2.     Deposition Studies :

(a)   Effect of Cr(III) Concentration on the Deposition Rate

        Experiments were conducted to observe the effect of Cr(III) concentration  on the deposition rate. Results of a total run of one hour revealed that a minimum of 5g/L of Cr(III) is required to achieve a cathode efficiency of around 43%. Beyond this level of Cr(III) concentration the deposition rate becomes constant and does not alter with the increasing Cr(III) concentration.

(b)   Effect of Current Density on the Deposition Rate

        The results of the effect of current density on the deposition  rate  revealed that an increase in the current density  results in  higher deposition rates. However, an average current density of 125-175 mA cm-2 was maintained for deposition. A higher current density than this  leads to blackish deposits with the evolution of gas at the anode.

(c)   Effect of Additive on Deposition Rate

        It was observed that the addition of sodium sulphate to the catholyte improves the current density. The results indicate that a minimum ratio of 7 : 1 (w/w) of chromium to the additive should be maintained.

3.     Recovery of Chromium from Purified SCL :

                After  precipitation the concentrated Cr(III) solution was subjected to solvent extraction employing 0.10M toluene solution of Cyanex 301. This procedure gives Cr(III) solutions of around 99% purity with respect to the transition metal ion impurities.
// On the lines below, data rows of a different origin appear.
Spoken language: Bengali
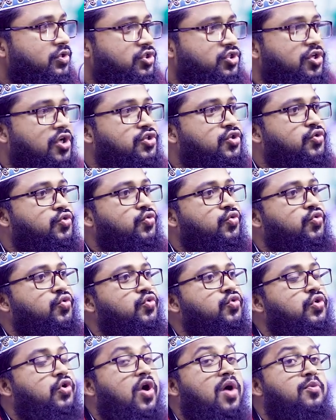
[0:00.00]
যতটুকু
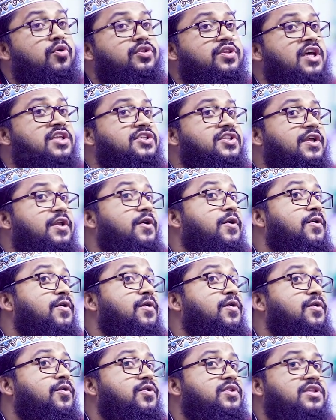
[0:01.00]
ক্ষমতা ছিল
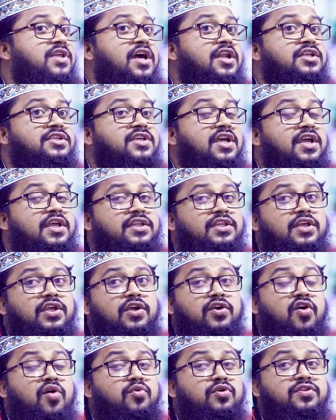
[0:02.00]
তার চাইতে
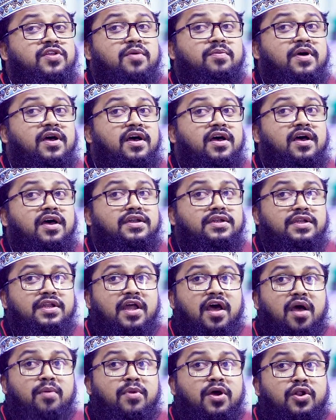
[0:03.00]
ক্ষমতাবান
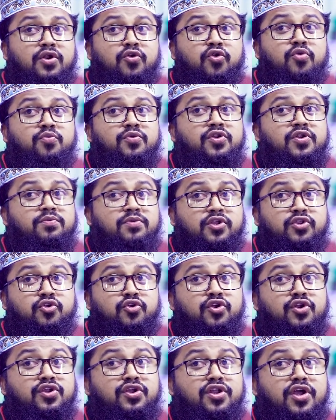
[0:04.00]
আমার নবীর
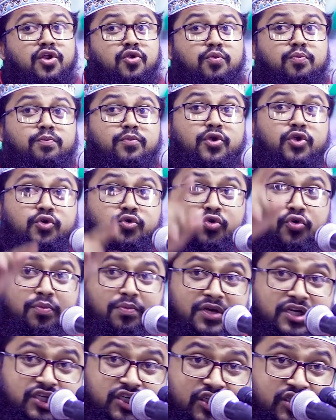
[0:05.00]
ভিতরে নিরানব্বই গুণ
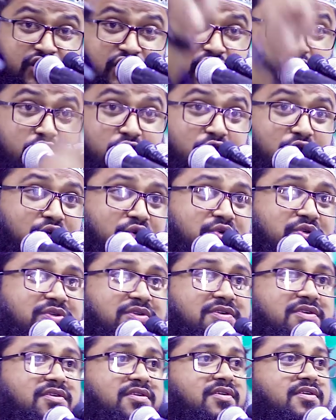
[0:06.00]
বেশি ছিল ছিল
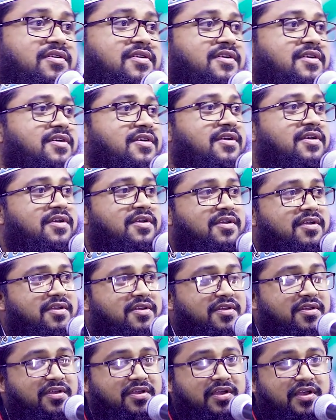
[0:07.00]

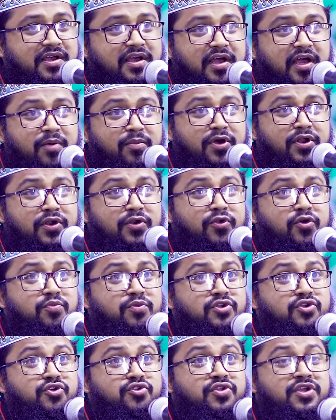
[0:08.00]
আমার
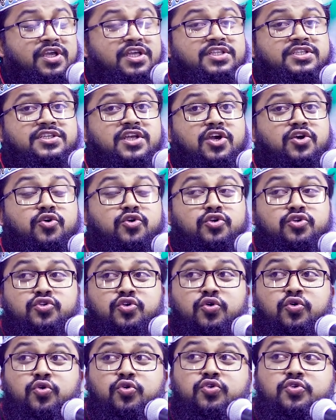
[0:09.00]
নবী যদি ইচ্ছা করতো
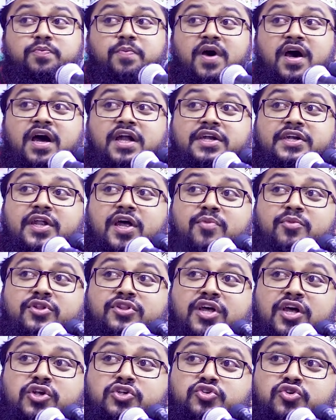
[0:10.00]
হুদ পাহাড়টা আমি
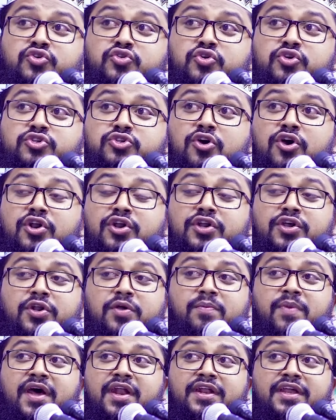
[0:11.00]
তার জন্য স্বর্ণের
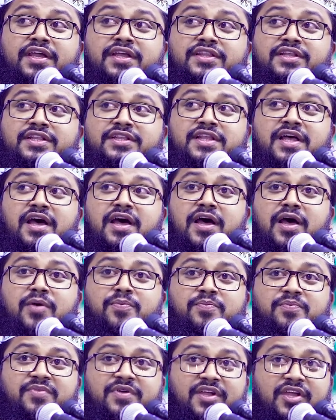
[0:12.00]
বানিয়ে দিতাম
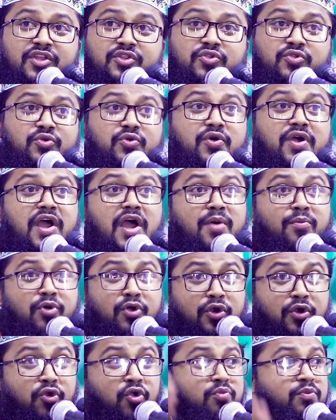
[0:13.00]
কিন্তু
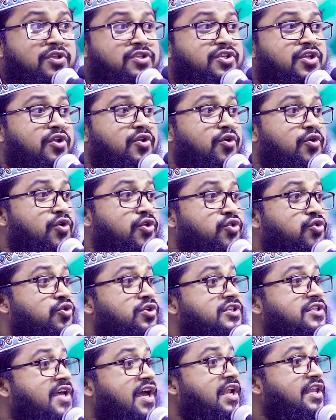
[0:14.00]
এমন নবী ছিল দুই
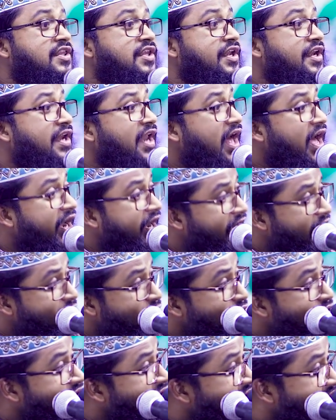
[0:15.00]
চারিদিন দিন না
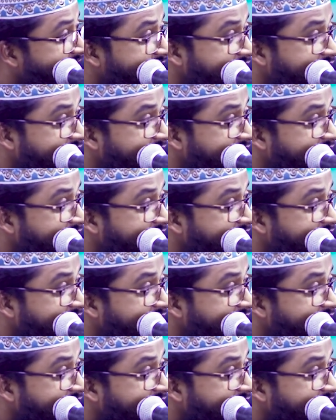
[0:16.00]
খেয়েও দিন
The pH of this solution containing appropriate amount of Na2SO4 was adjusted to  1.4 and it was fed to the electrolytic cell as catholyte while the anolyte was H2SO4 solution (pH 1.4). During the electrolysis the concentration of Cr(III) and  H+ ions in the bath was maintained. The deposited chromium metal shows a purity of around 99%.

 

CONCLUSIONS

                                The present study conducted at the bench scale offers a method for obtaining pure chromium from chromium laden waste of tanneries. The procedure employs precipitation, solvent extraction and electrowinning steps. It may not be difficult to scale up all the three steps. It is expected that by following the cited procedure the loss of a large amount of chromium can be avoided. Moreover, the environment  pollution due to chromium can be minimized. However, the efficacy of the method at a large scale is still to be tested.

 

ACKNOWLEDGEMENTS

                Thanks are due to Cytec Industries, Canada for providing Cyanex 301 as a gift. Financial support of All India Council of Technical Education, New Delhi, India is gratefully acknowledged.